**Your assignment:**
Reproduce every entry below exactly, minus the pictures.

########################################

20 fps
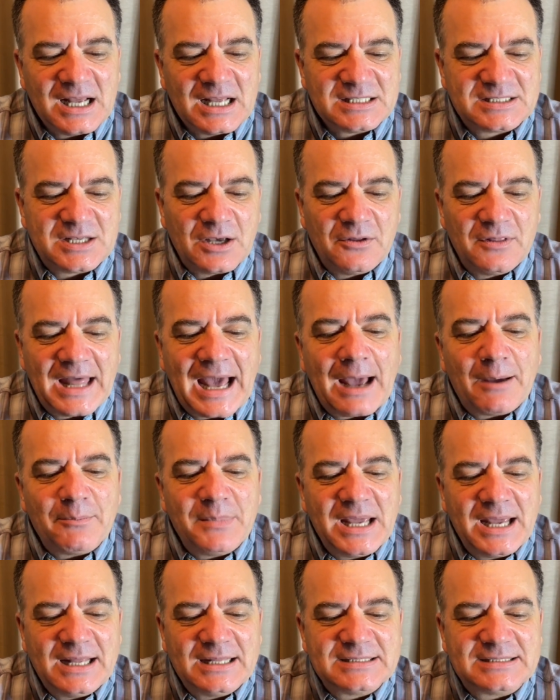So that
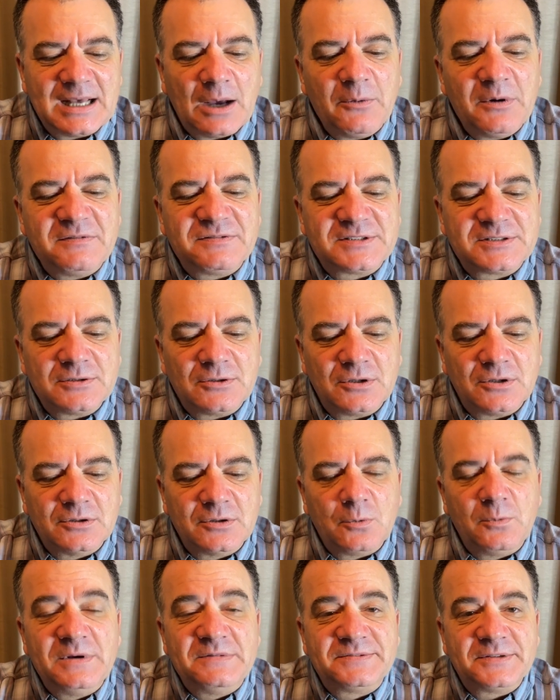means that we've sold
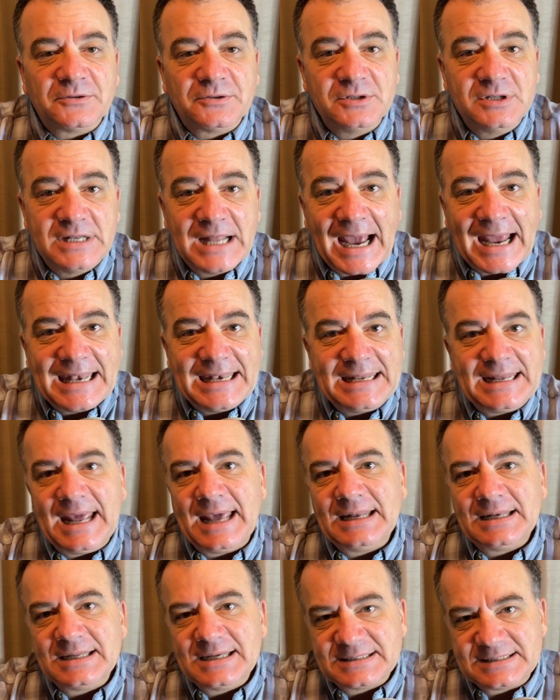
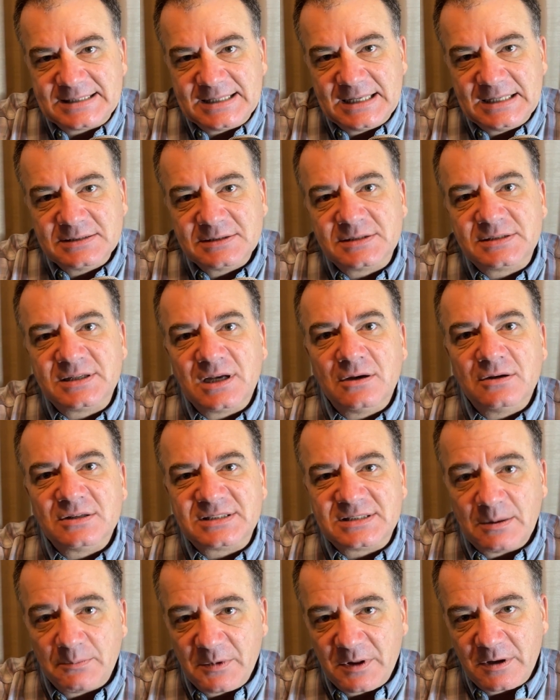98 listings. So
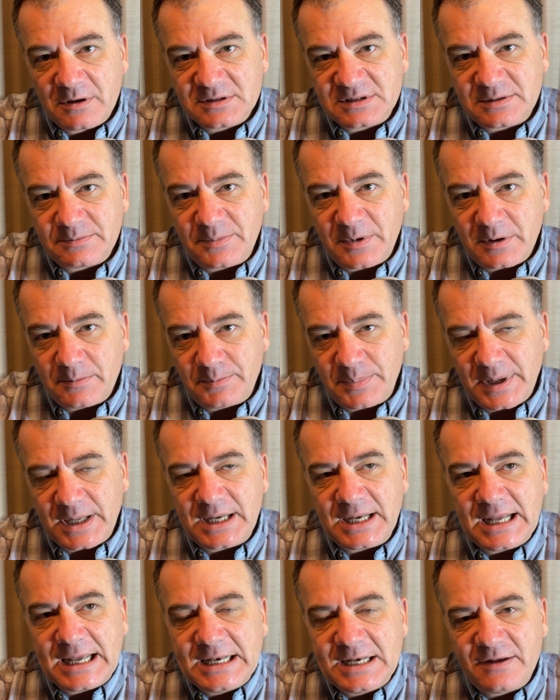some of those have
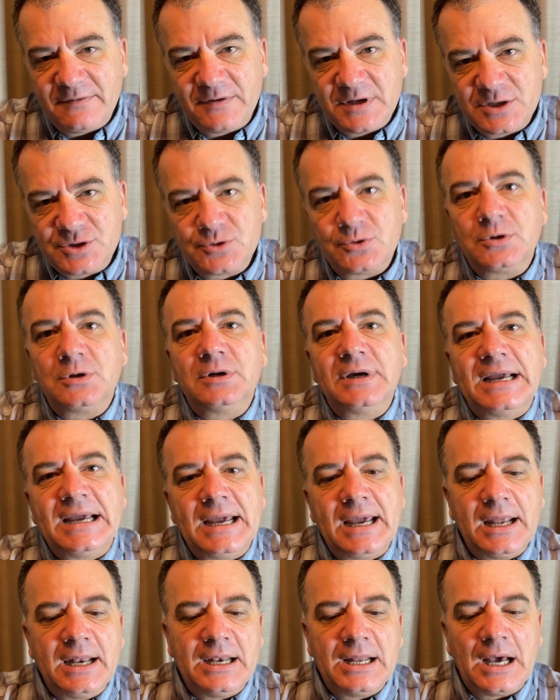been individual,
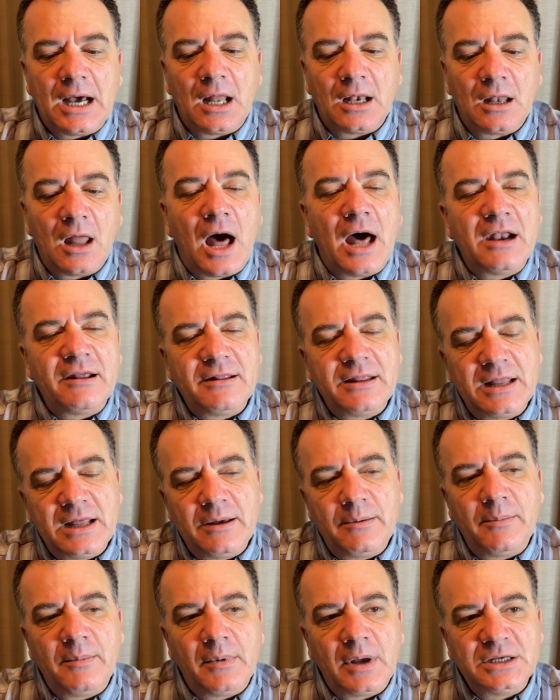and a lot of
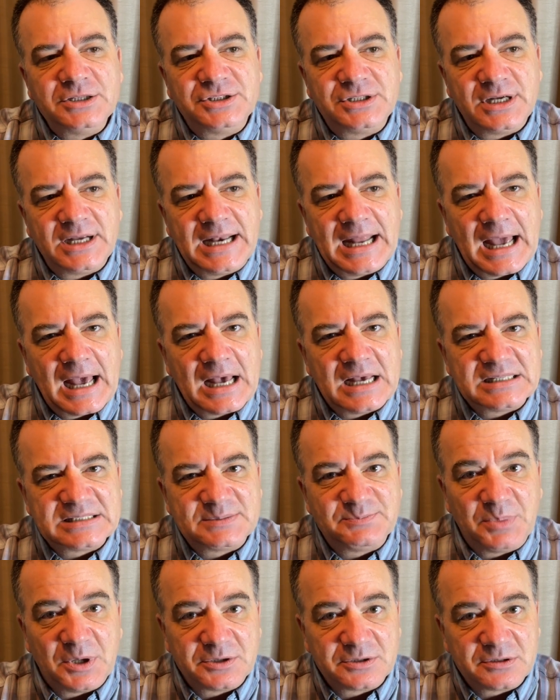them Jen has
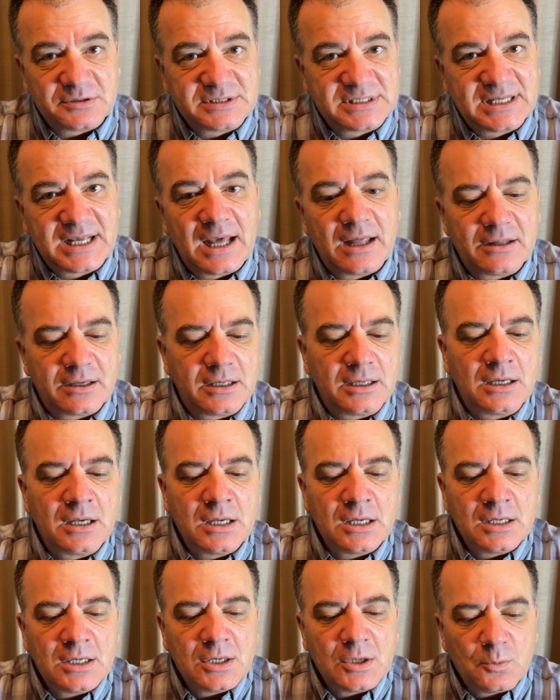bundled together,
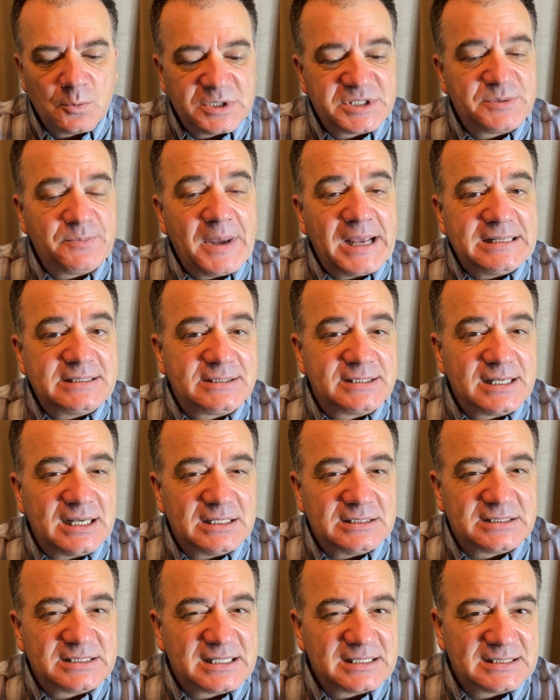which made
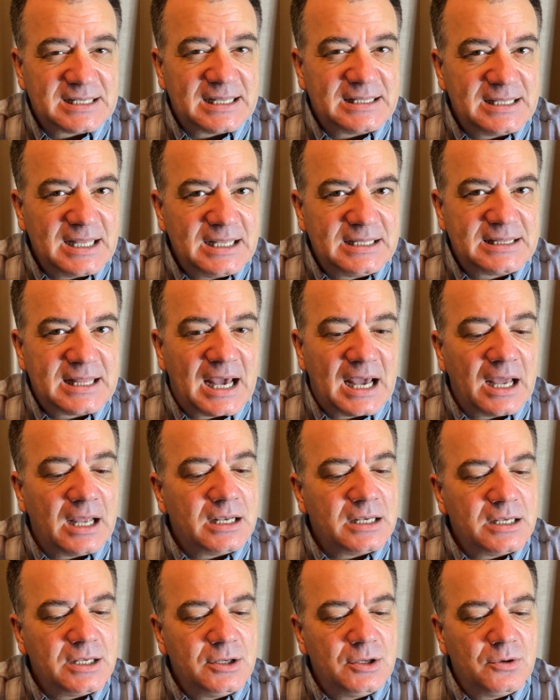sense because I think that
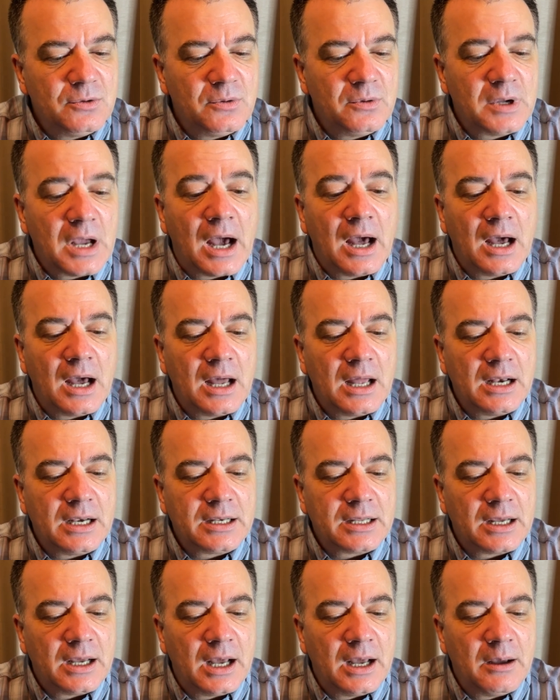you got
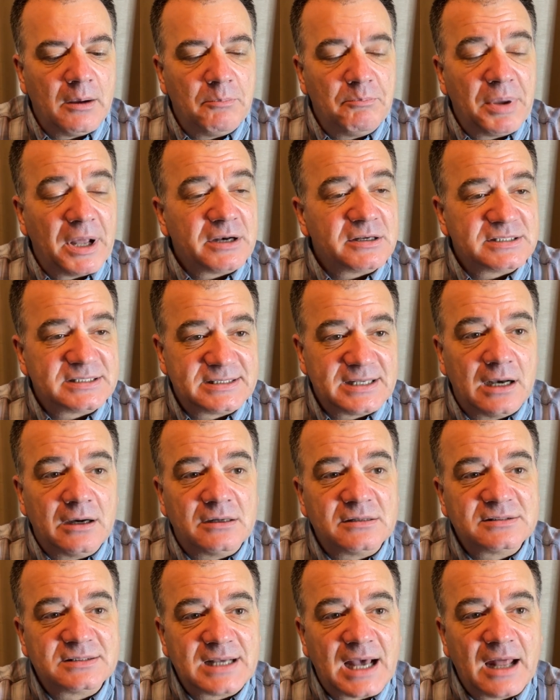better
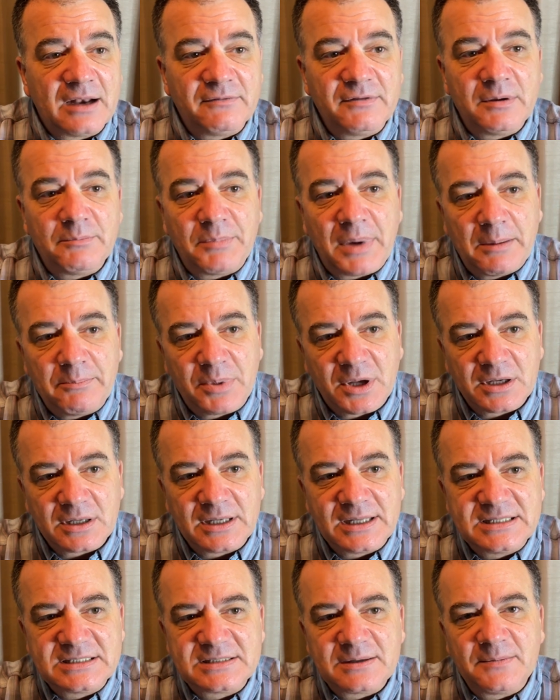sales out of it by
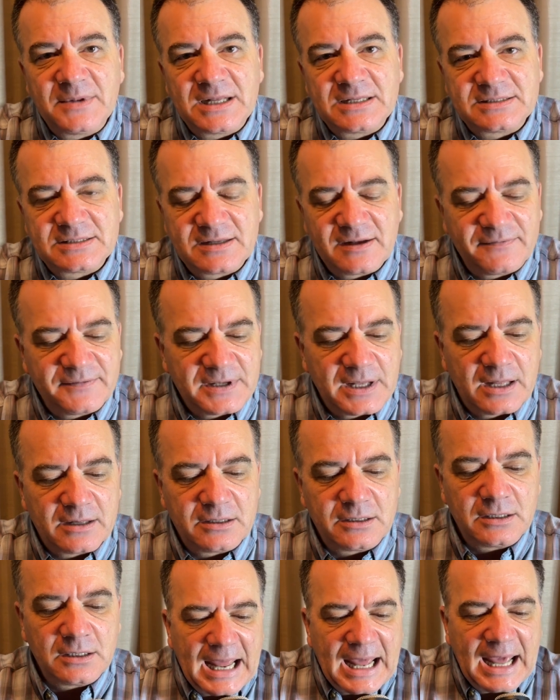bundling some of that stuff
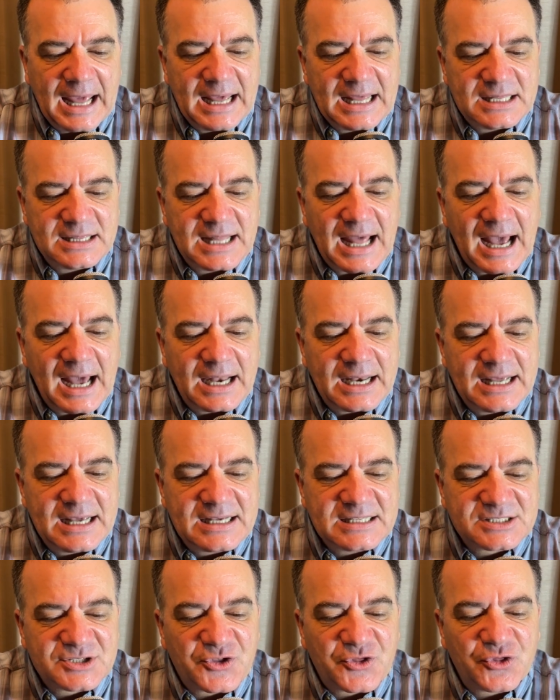together. And that
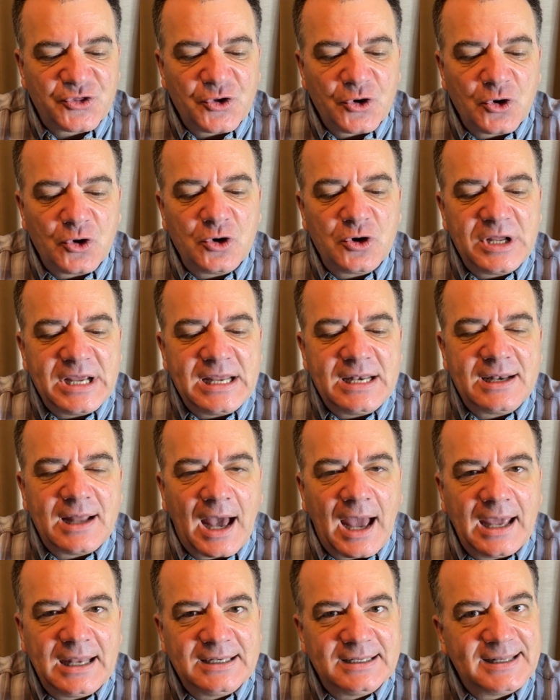is
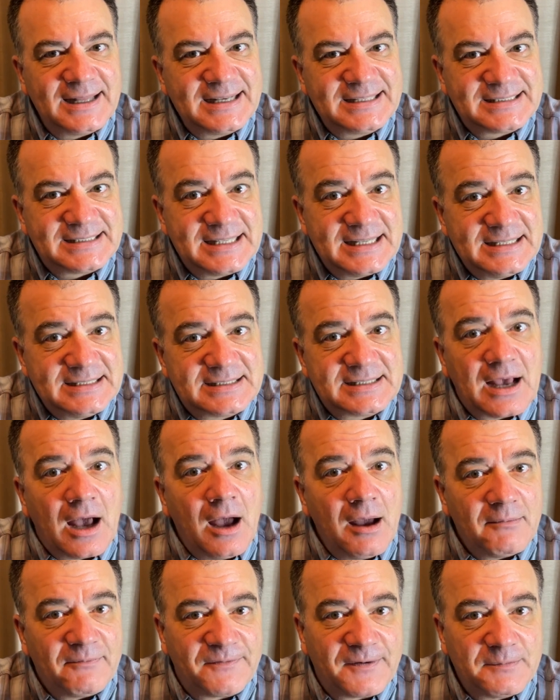39 listings
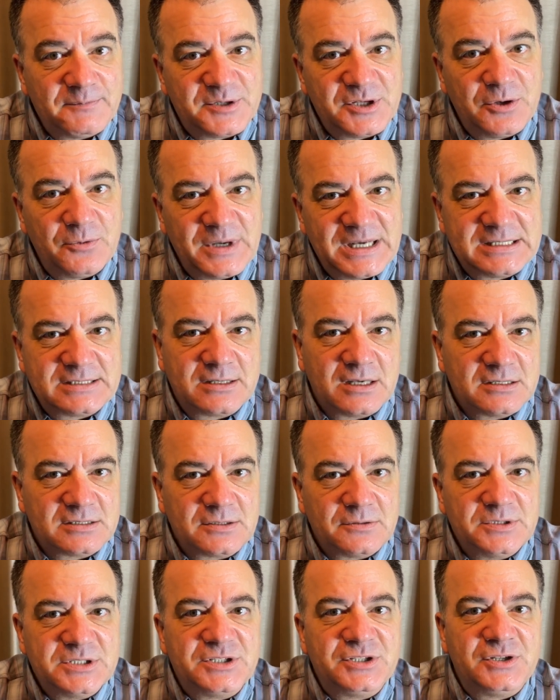up from 2 weeks ago.
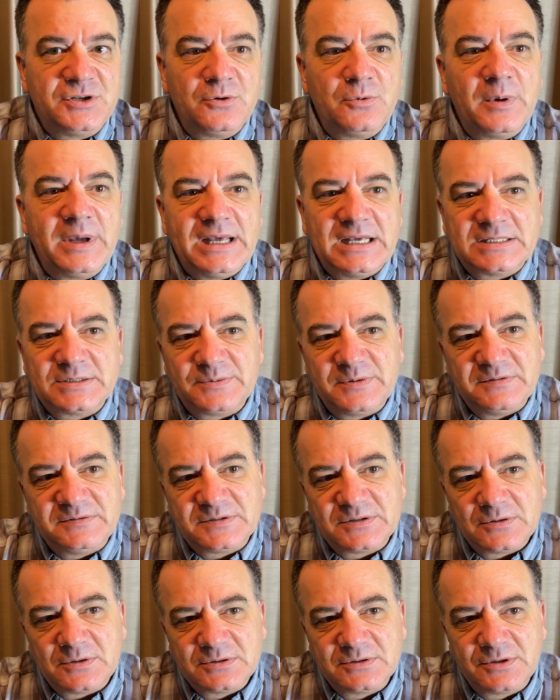So in 2 weeks, we've
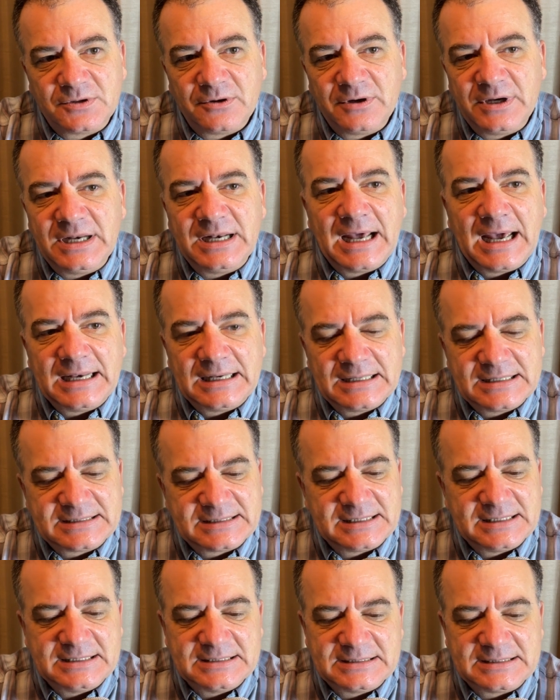sold 39
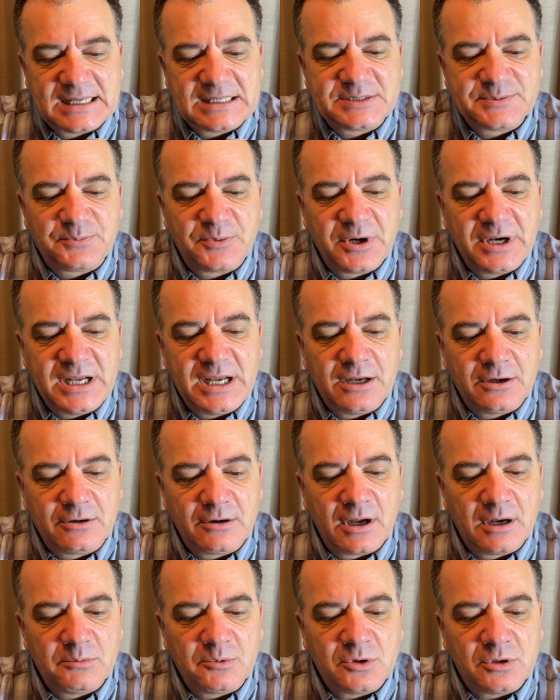listings. That's pretty
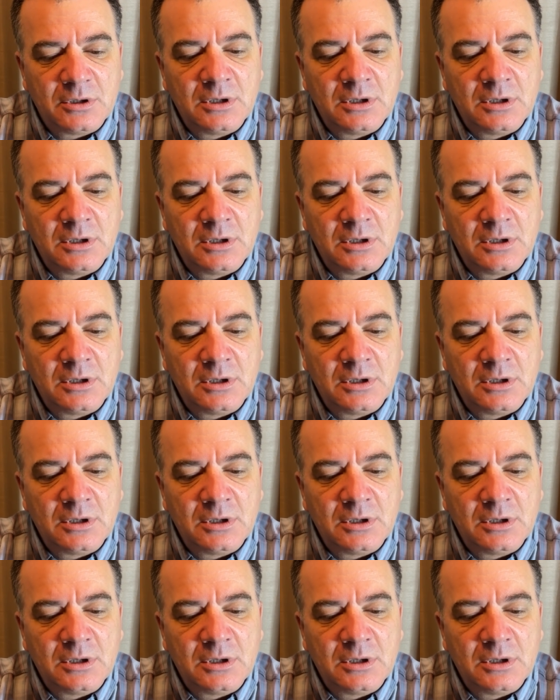incredible.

########################################

**Result of this task:**
20 fps
So that
means that we've sold
98 listings. So
some of those have
been individual,
and a lot of
them Jen has
bundled together,
which made
sense because I think that
you got
better
sales out of it by
bundling some of that stuff
together. And that
is
39 listings
up from 2 weeks ago.
So in 2 weeks, we've
sold 39
listings. That's pretty
incredible.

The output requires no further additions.